A controversial sitcom later work it a 2012 comedy about two men who dress as women to get a job after they quit. GLAAD and the Human Rights Campaign were so opposed to it, that they took out a Diversity ad against the show. The show – which was also panned by critics – was canceled after two episodes aired.
The Dana Carvey Show made waves in its first episode when it started with a sketch showing then-president Bill Clinton breastfeeding babies, puppies and kittens. In the first few minutes, millions of viewers changed the channel or turned off the TV.
The show never achieved this audience, and was eventually canceled after seven episodes. You can watch the sketch here.
ESPN took a chance in 2017 by greenlighting the late night show Game Barstool Van Kent. Dan “Big Cat” Katz and Barstool’s PFT Commenter star in this film and various ESPN and SportsCenter personalities were guests on the show. The controversy stemmed from Barstool’s history of misogyny, with NFL reporter Sam Ponder calling out ESPN for giving Barstool a bigger platform. After the first episode, ESPN president John Skipper canceled the show, saying “While we were allowed the content of the show, I made the mistake of assuming that we could separate our efforts from the Barstool site and its content .”

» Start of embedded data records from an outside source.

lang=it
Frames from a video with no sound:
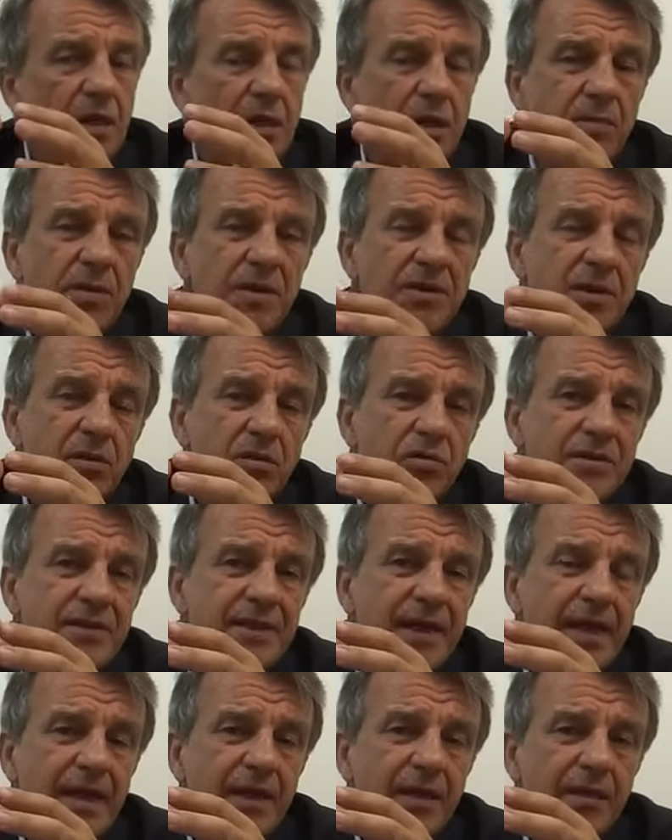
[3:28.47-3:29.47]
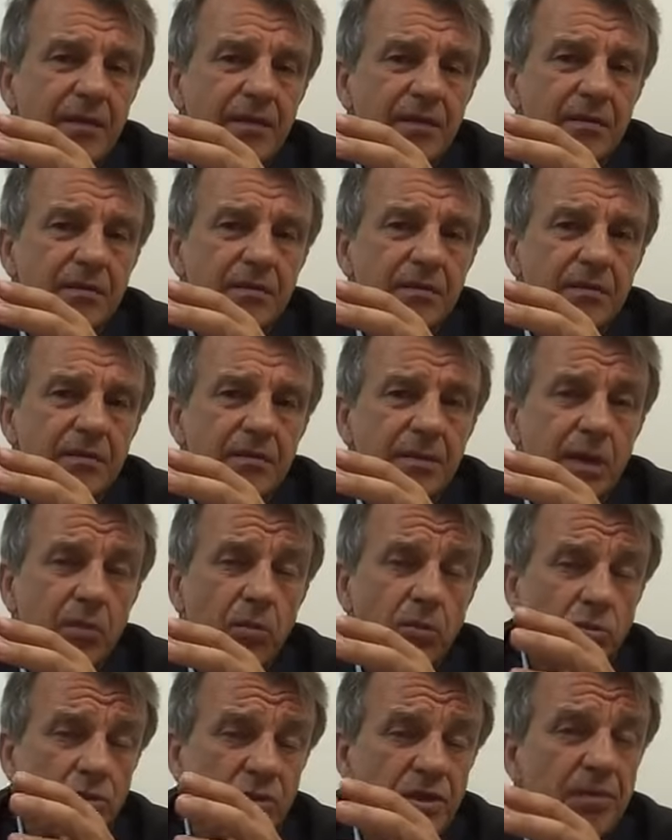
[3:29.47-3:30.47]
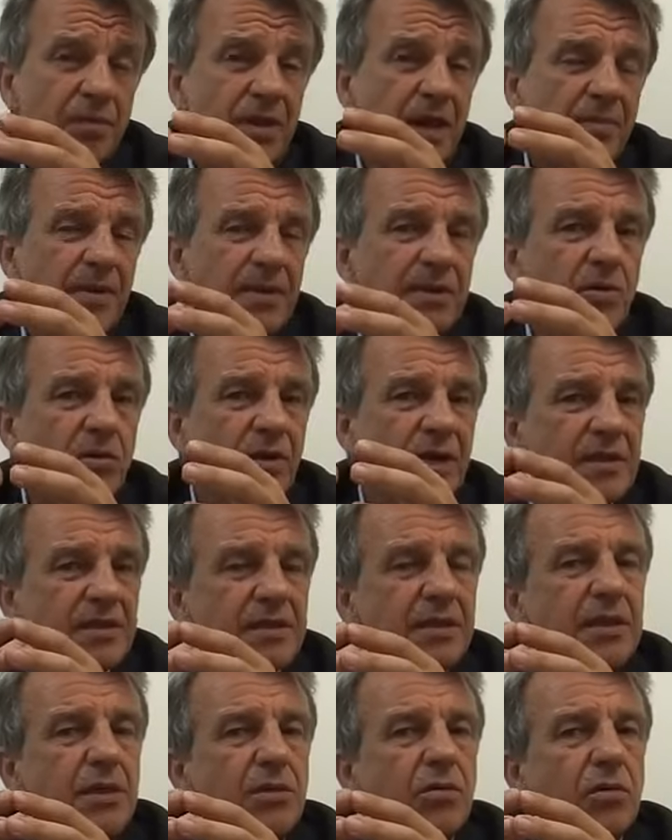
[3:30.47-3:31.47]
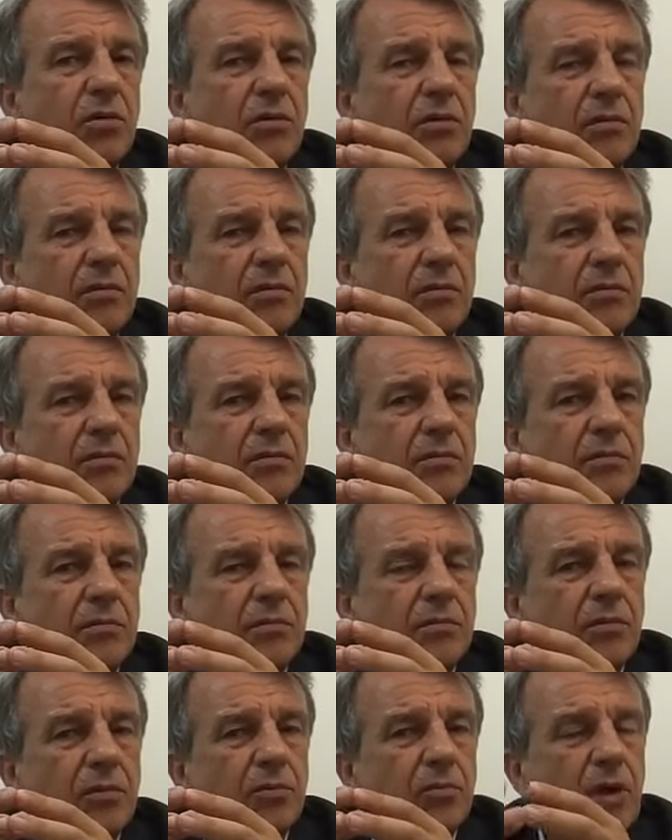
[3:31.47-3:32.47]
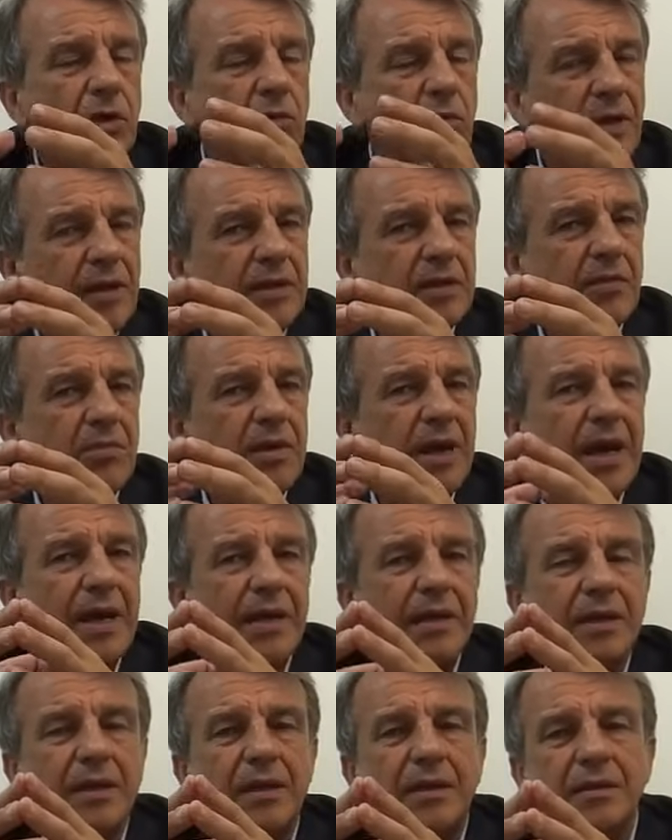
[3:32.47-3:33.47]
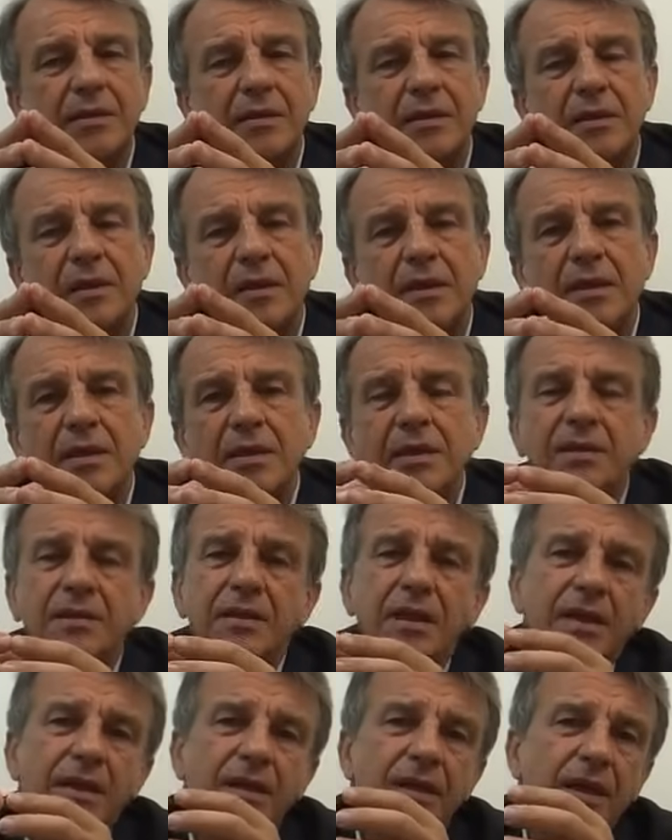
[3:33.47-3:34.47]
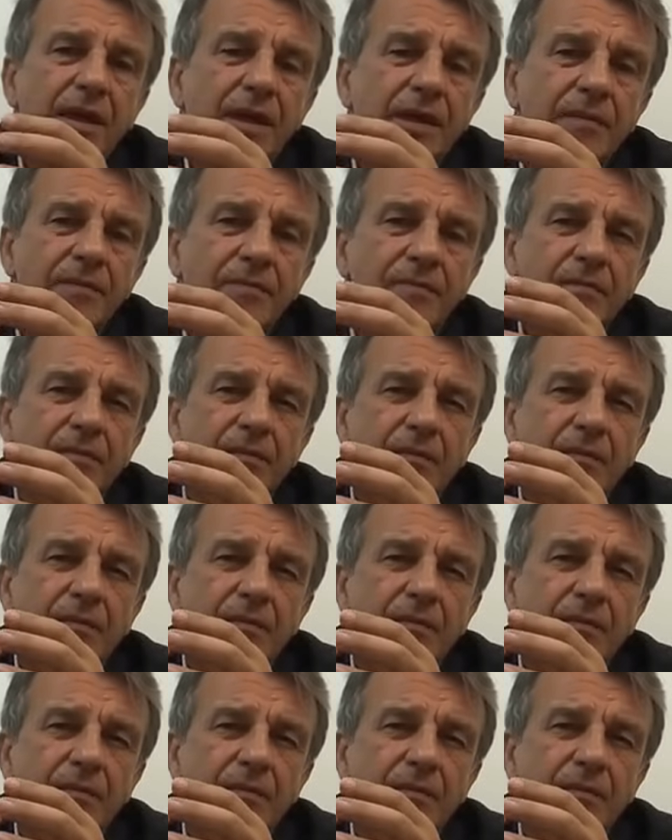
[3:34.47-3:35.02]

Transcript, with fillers: Il pensiero zen, che è molto simile al pensiero cassidico di una corrente ebraica, ritiene che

And finally, we can’t entirely blame this one on controversy, but on the controversial medical drama, Wonderland, It was canceled after only two episodes in 2000, and it seemed at least partially to blame. The National Alliance on Mental Illness criticized the show, which depicted a psych ward, for portraying patients in psych wards as “killers, crazies, and freaks.” However, since it was also broadcast at the same time ERperhaps the network felt it was facing too much competition.